The RTA and office seating industries benefited by dramatic expansion of the Big Three office superstore chains. By carving out spacious selling floor commitments to office furniture, and by capitalizing on surging desktop computer growth, office superstores put furniture front and center in their merchandising and promotional strategies.

But what have you done for me lately? It’s a question being asked by both office store merchants and their furniture suppliers as the retailers wrestle with how to recharge overall foot traffic and suppliers labor for reliable growth again from a channel core to their business.

New Thinking

The right answer can only come from collaboration. Both sides seem quite active in their efforts to infuse new thinking into the challenge with the shared goals of a) identifying a demographic sweet spot that can lead the next wave of office superstore devotees; b) pinpointing how the target consumers’ changing lifestyles are altering home and small office needs; and c) recalibrating merchandising strategies around proprietary innovations that address those needs.

Keywords in the solution to the office superstore/office furniture challenge are adaptability and personalization.

Today’s prime office superstore customer seems more likely to be a Gen X mother balancing her home workspace needs with those of her husband and their adolescent children. Today’s home office is as likely to be the den, the bedroom, the kitchen, the patio or the dashboard— maybe all of the above— as it is an office-dedicated spare room.

Smaller Setups

Need for space-gobbling desks housing multi-component desktop computers, peripherals and all those CD/DVD slots has been replaced in many cases by need for smaller setups for wireless laptops or tablets, perhaps even several workstations that can be placed throughout a home.

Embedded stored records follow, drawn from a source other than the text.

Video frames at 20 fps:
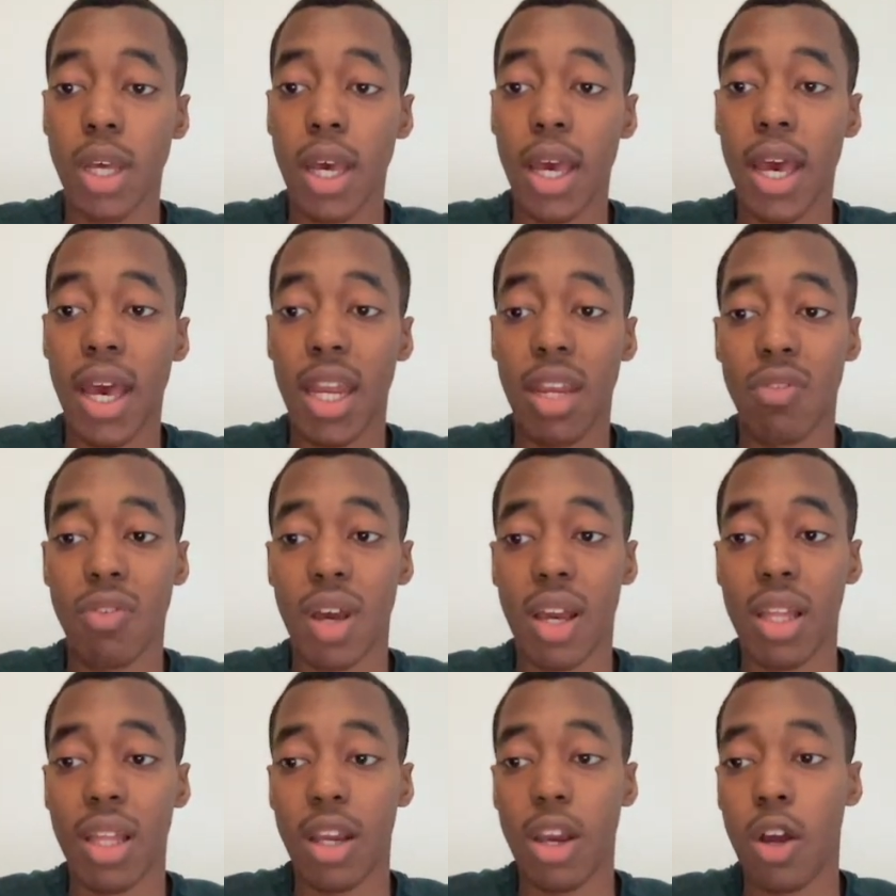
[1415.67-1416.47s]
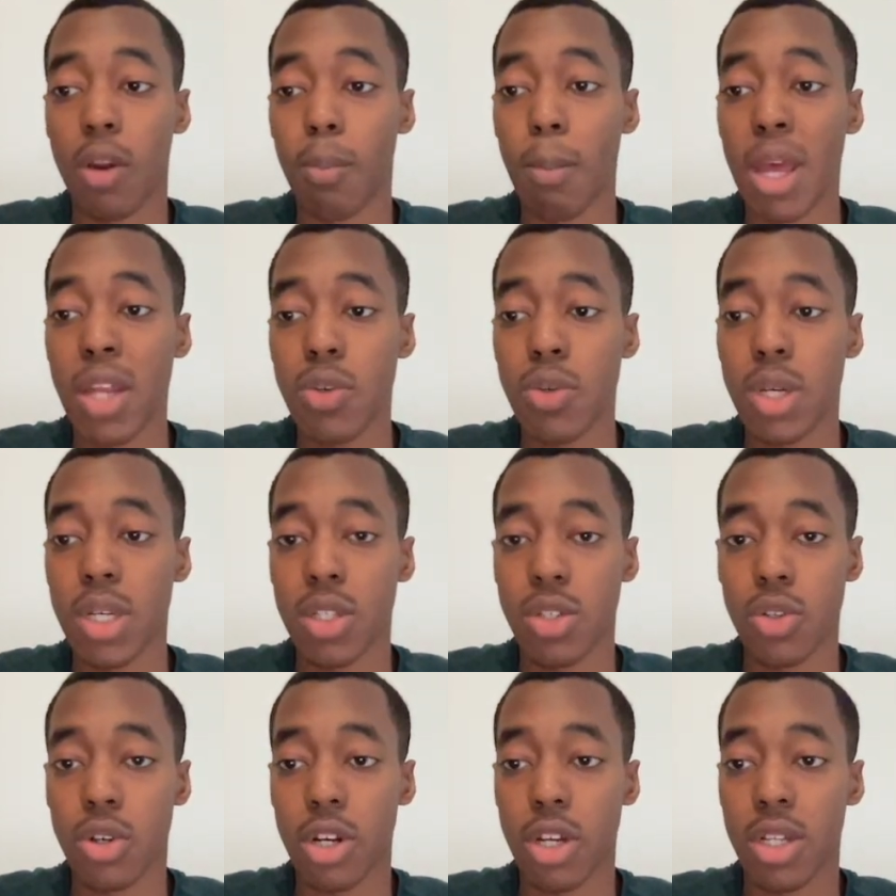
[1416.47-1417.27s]
And if I click on metrics,
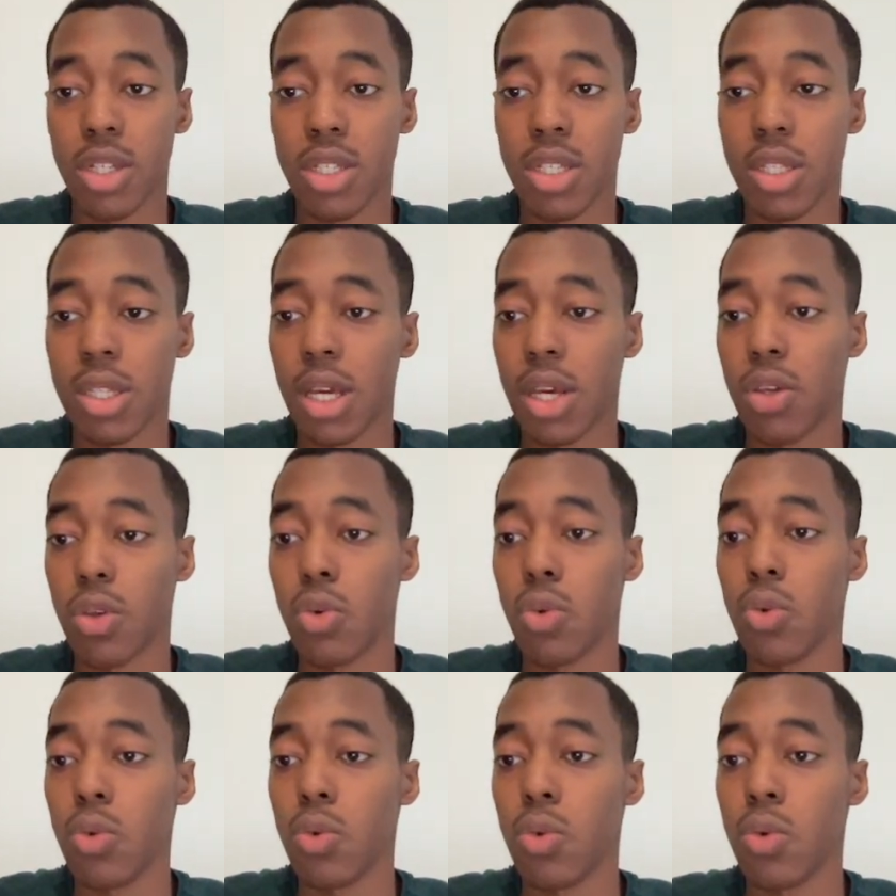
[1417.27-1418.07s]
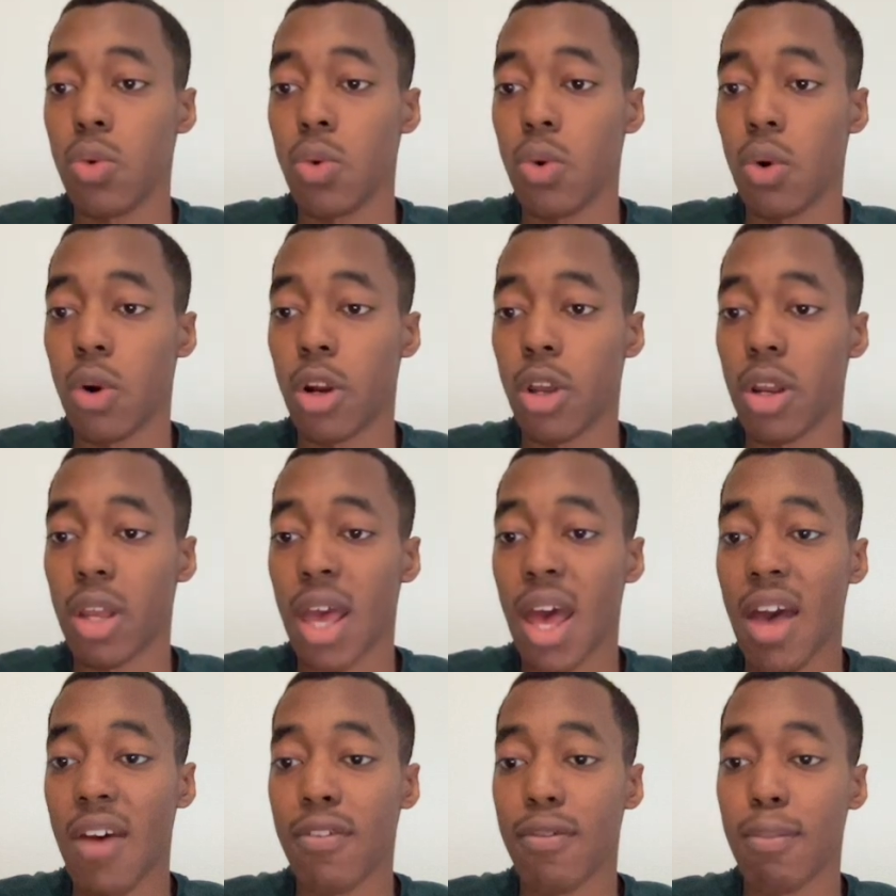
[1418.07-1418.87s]
you're going to see that you are going to
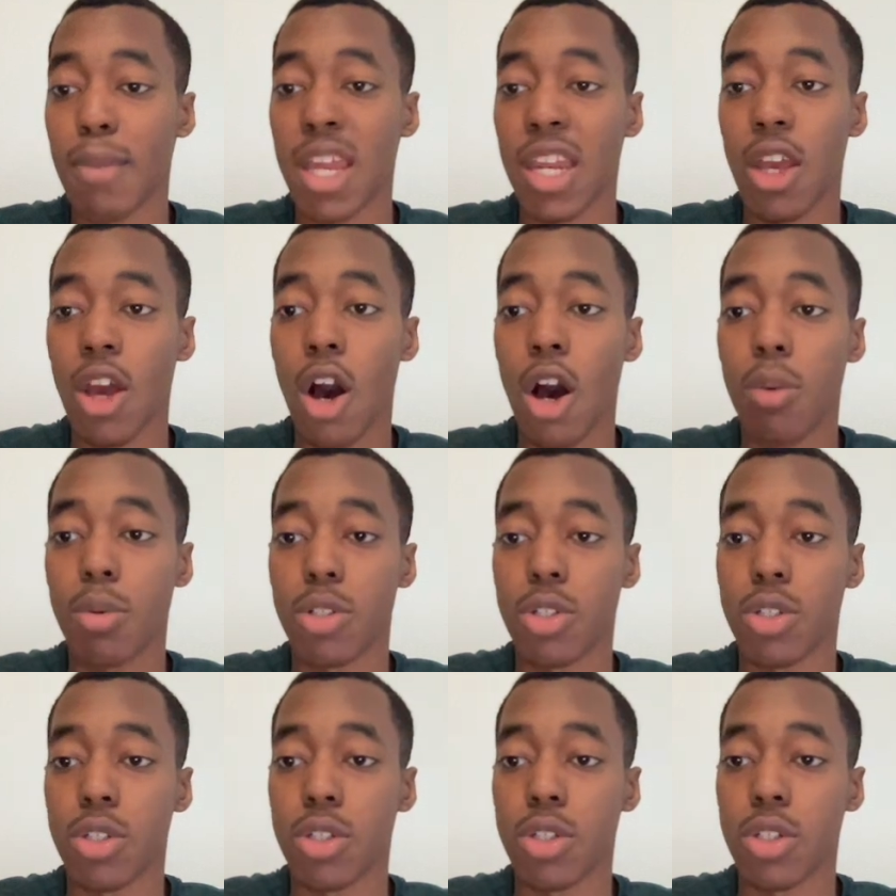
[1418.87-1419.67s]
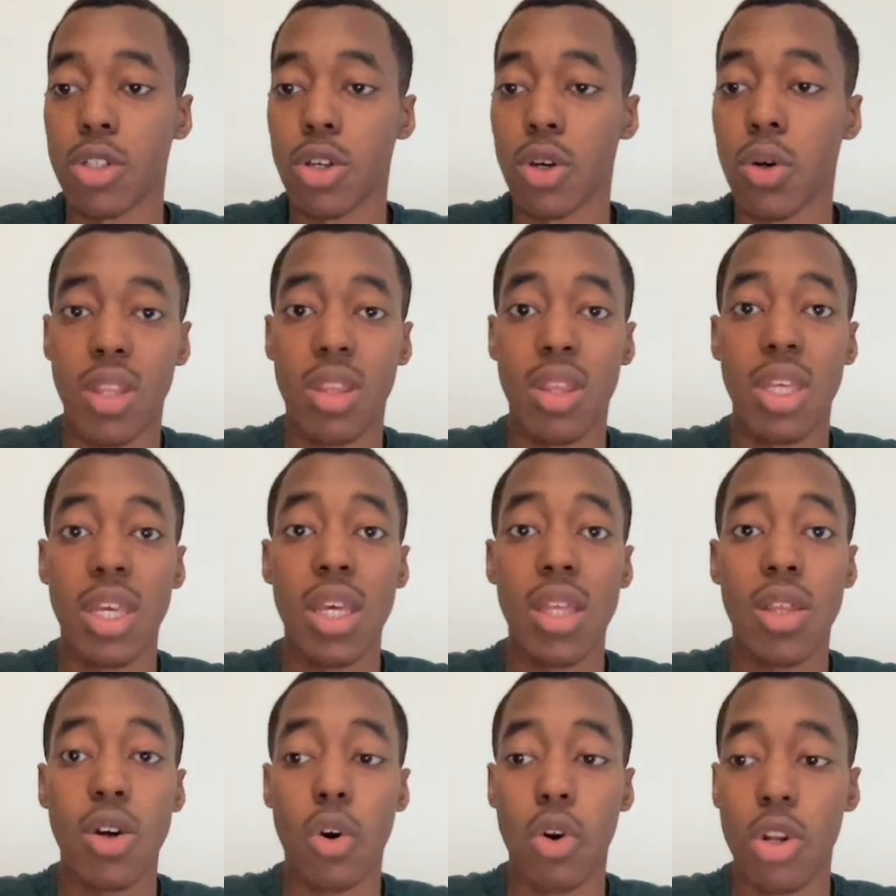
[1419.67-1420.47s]
have many options. So these
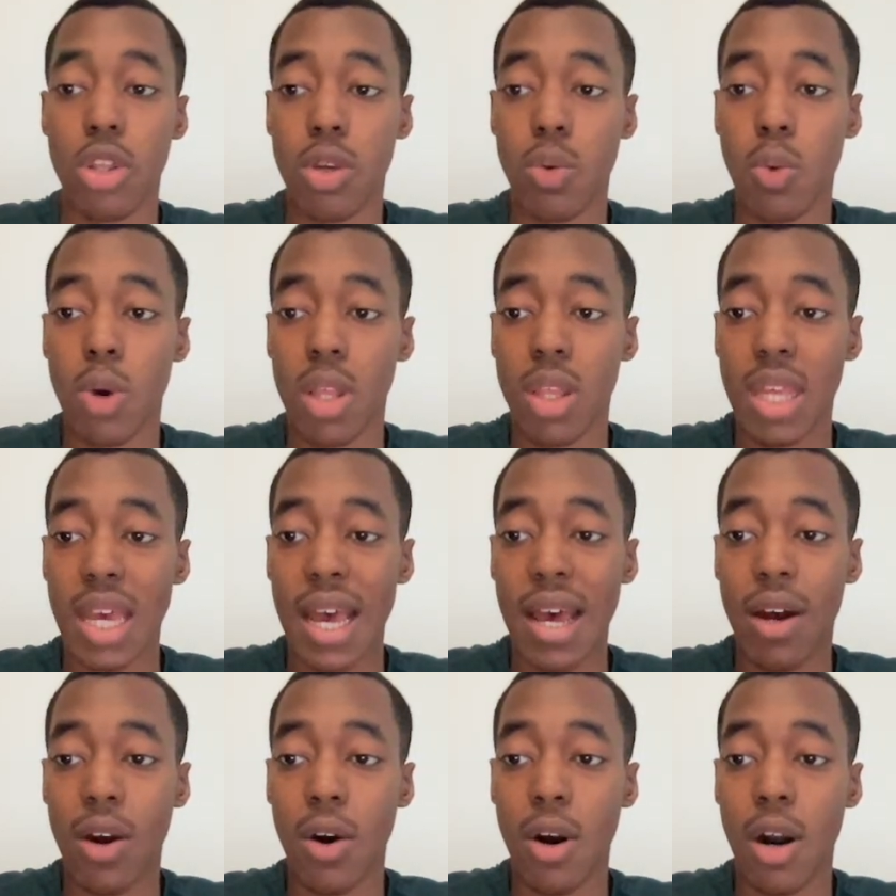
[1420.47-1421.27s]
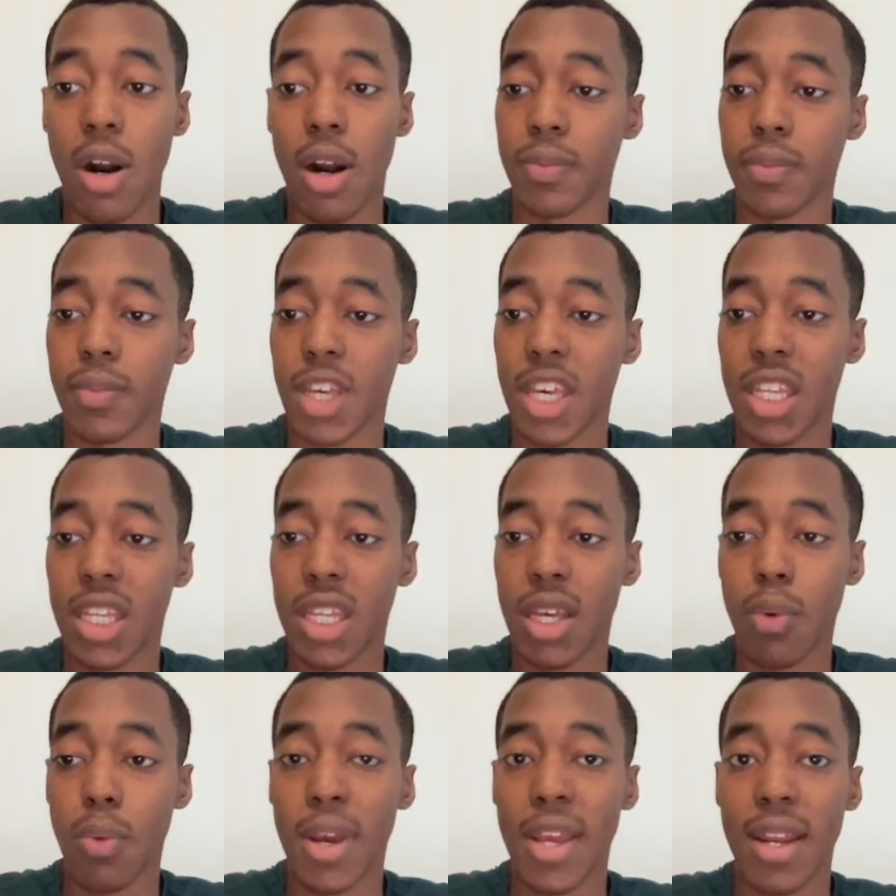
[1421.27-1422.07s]
are the ones that are
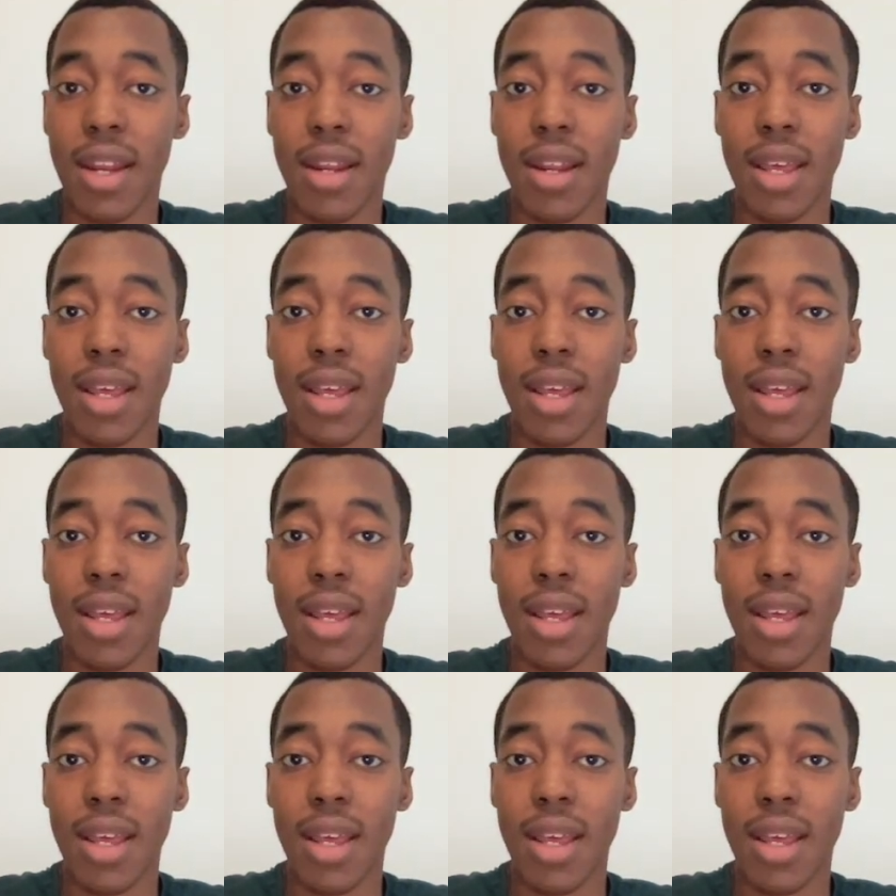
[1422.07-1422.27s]
integrated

In situations where comprehensive, full-sized office furniture is required, consumers will embrace the option to transform such work centers into configurations tailored to unique users.

Increased Productivity

People will want task furniture on a smaller scale without sacrificing usable task space. They will want products that can at any given time be task specific, yet also can convert easily into a piece suited for a different task. Imagine an office chair that converts to a gaming chair that converts to a lounger.

Consumers will want value-added expandability as needed, whether it’s built into the original purchase or available aftermarket at an affordable rate.

What about the small business customer? Office superstores and suppliers have to respond to shrinking per-employee work space allotments by companies downsizing facilities or halting expansion in pursuit of the same thing retailers crave: increased productivity per square foot.

Flexibility is valuable in offices employing more part-time staff and requiring different people on different schedules to share the same workstation.

On top of it all, everyone still wants style from their office furniture. That, too, must adapt easily and affordably to satisfy myriad, often fickle preferences.

Adaptability and personalization aren’t exactly the most efficient concepts in national big-box merchandising. But merchants and suppliers astute and responsive enough to deliver flexible workspace solutions that can be custom-fitted to consumers— and modified on future shopping visits as needed— could usher in a new growth era for the office superstore as a furniture destination that invites repeat business.